Il avait pensé à tout.
Je me suis forcé à bouger.
— À l'étage, ai-je murmuré. Nous montons. Silencieusement.
Nous avons traversé la maison comme des voleurs dans nos propres vies.
J'ai pris les chaussures de Camille près de l'escalier et je les lui ai enfilées sans les lacer.
Je n'ai allumé aucune lumière.
Je n'ai claqué aucune porte.
Je n'ai pas laissé la peur se faire entendre.

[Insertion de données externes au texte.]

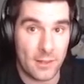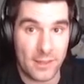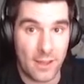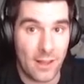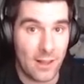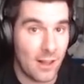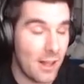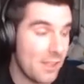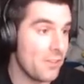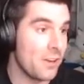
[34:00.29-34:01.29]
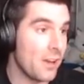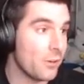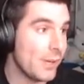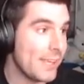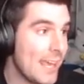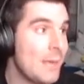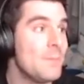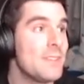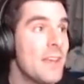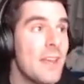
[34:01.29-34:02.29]
Like, they're not great
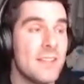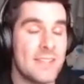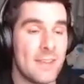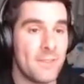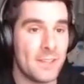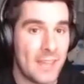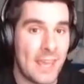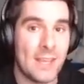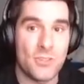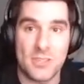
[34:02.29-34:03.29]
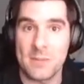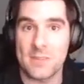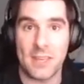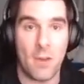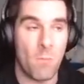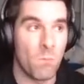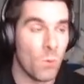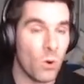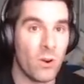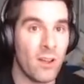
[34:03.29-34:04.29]
games. David Cage seems like a
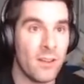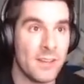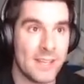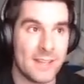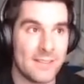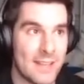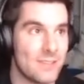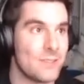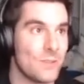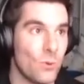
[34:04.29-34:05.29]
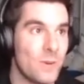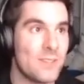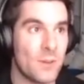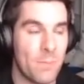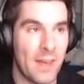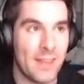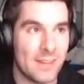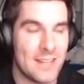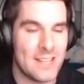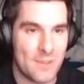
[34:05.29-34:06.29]
moron. His stories are
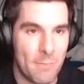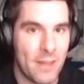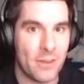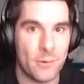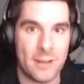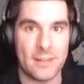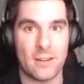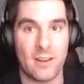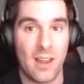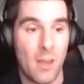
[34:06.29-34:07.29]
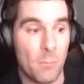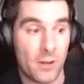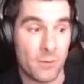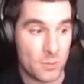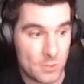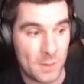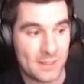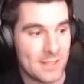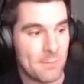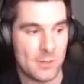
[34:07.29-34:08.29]
bad, and he's a bad writer, but I
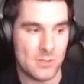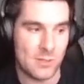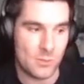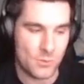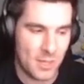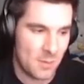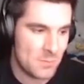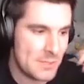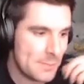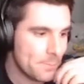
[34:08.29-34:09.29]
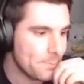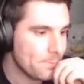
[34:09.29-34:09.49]
respect the ambition of those games.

Dans notre chambre, j'ai verrouillé la porte derrière nous — vieille habitude, vieux réflexe.
Je suis alors allée directement à la fenêtre.
La moustiquaire était là.
La fenêtre est fermée.
Mais lorsque j'ai levé les stores… j'ai eu un blocage dans la gorge.
Dehors, dans l'allée, la voiture d'Antoine — celle qui était censée l'emmener à l'aéroport — était toujours là.
Il n'était jamais parti.
Elle était garée parfaitement droite, comme toujours.
Comme si rien ne s'était passé.
Camille porta une main à sa bouche pour étouffer un son.
Des larmes silencieuses coulaient sur ses joues.
— Maman… a-t-elle réussi à dire, sans voix.
J'ai posé un doigt sur mes lèvres.
Mon cerveau passait en revue toutes les options : la porte de derrière, le garage, les fenêtres.
Mais le système d'alarme a émis un autre bip — faible et lointain — depuis le rez-de-chaussée.
Puis un autre son.
Un bourdonnement mécanique.
La porte du garage.
Il ouvrait.
Je me suis approché silencieusement de la porte de la chambre et j'ai collé mon oreille contre le bois.
Des bruits de pas dans le couloir inférieur.
Lent.
Lourd.
Ce n'était pas Antoine.
Ses pas étaient rapides, impatients.
Ces mesures ont été effectuées.
Délibéré.
Comme quelqu'un qui connaissait parfaitement la maison.
Camille s'accrochait à ma taille derrière moi.
Elle tremblait tellement que ses dents claquaient.